U.S. says more specific timetable for Iran is not ‘respectful’

More than two weeks after the White House gave Iran “weeks, not months” to resume nuclear talks, the administration said Thursday a more specific timetable would not be “respectful of the regime.”

“We’re not trying to do this through an arbitrary set of deadlines,” said National Security Adviser Stephen Hadley. “We’re trying to do this in a way that is respectful of the Iranian people and respectful of the regime.”

Hadley’s remark about being “respectful of the regime” came three days after President Bush appeared to suggest the regime was not worthy of respect.

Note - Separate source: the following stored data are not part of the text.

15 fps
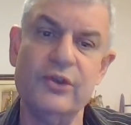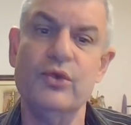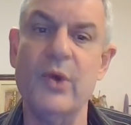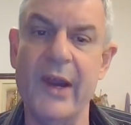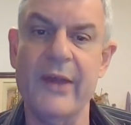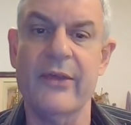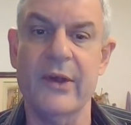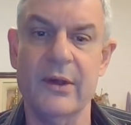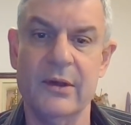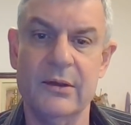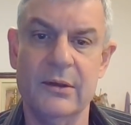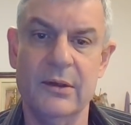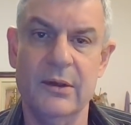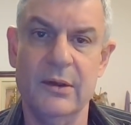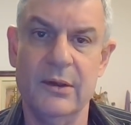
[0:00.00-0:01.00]
together.
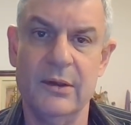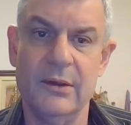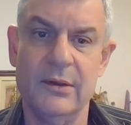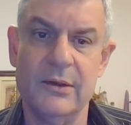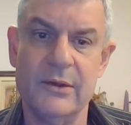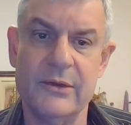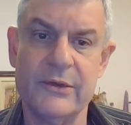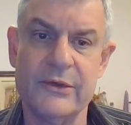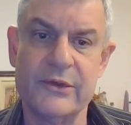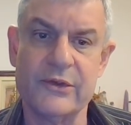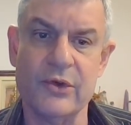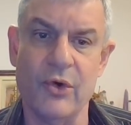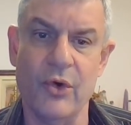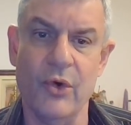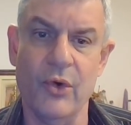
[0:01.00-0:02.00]

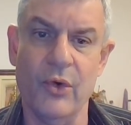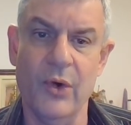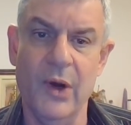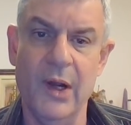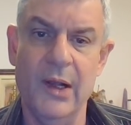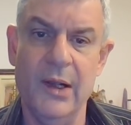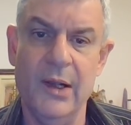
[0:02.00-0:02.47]
So,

“The leaders of Iran sponsor terror, deny liberty and human rights to their people and threaten the existence of our ally Israel,” Bush said. “And by pursuing nuclear activities that mask its efforts to acquire nuclear weapons, the regime is acting in defiance of its

treaty obligations.”

Bush has always said he wanted the Iranians to respond within “weeks, not months” to a package of incentives that was offered on June 6 with the goal of coaxing Tehran back to the negotiating table. The West has offered increased trade opportunities and a light water nuclear reactor if Iran verifiably suspends enrichment of uranium that could be used in nuclear weapons.

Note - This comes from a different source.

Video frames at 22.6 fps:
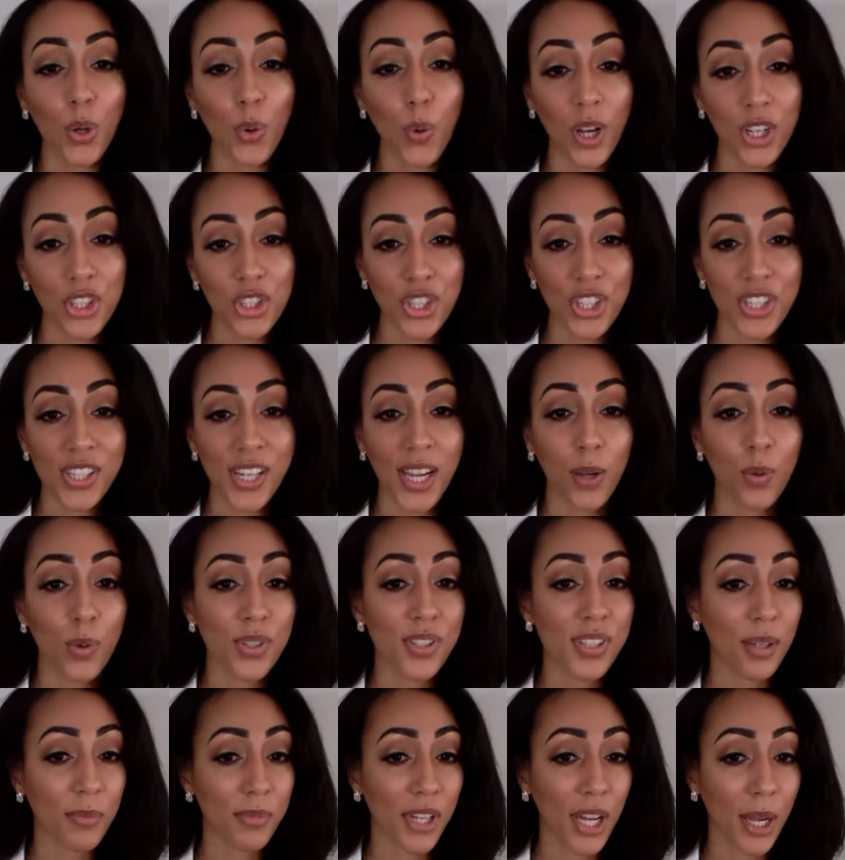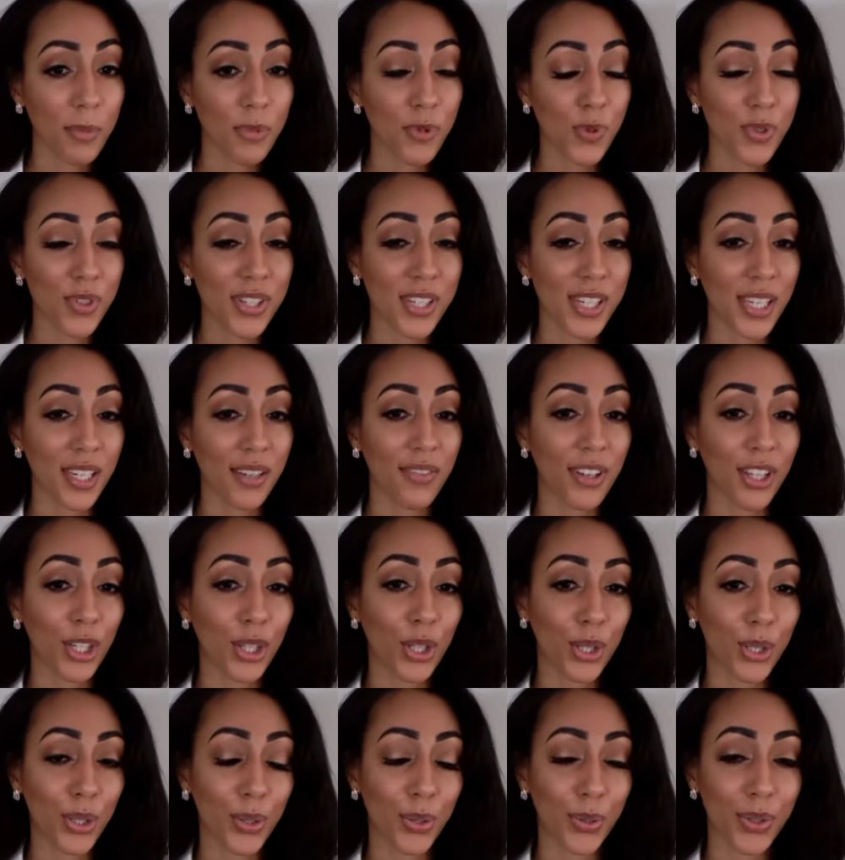Questions I will sometimes receive
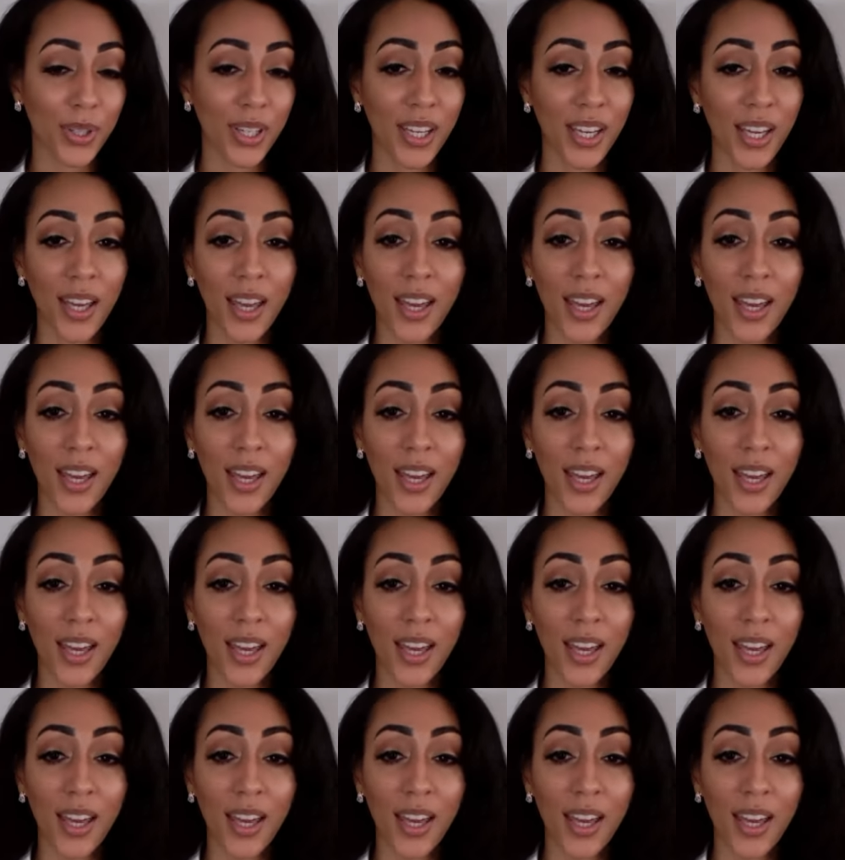include,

On Wednesday, Iranian President Mahmoud Ahmadinejad said consideration of the incentives would take months, not weeks.

“Hopefully, we will present our views about the package by mid-August,” he ventured. Bush countered: “It seems like an awful long time.”

That sentiment was reiterated by Hadley on Thursday, although he refused to set a more specific timetable.

“June, July, August — that’s three; that begins to sound like months, doesn’t it?” he told reporters in Budapest, where he was traveling with Bush. “Now it’s true, months are made of weeks, so arguably, everything is in weeks. But come on.”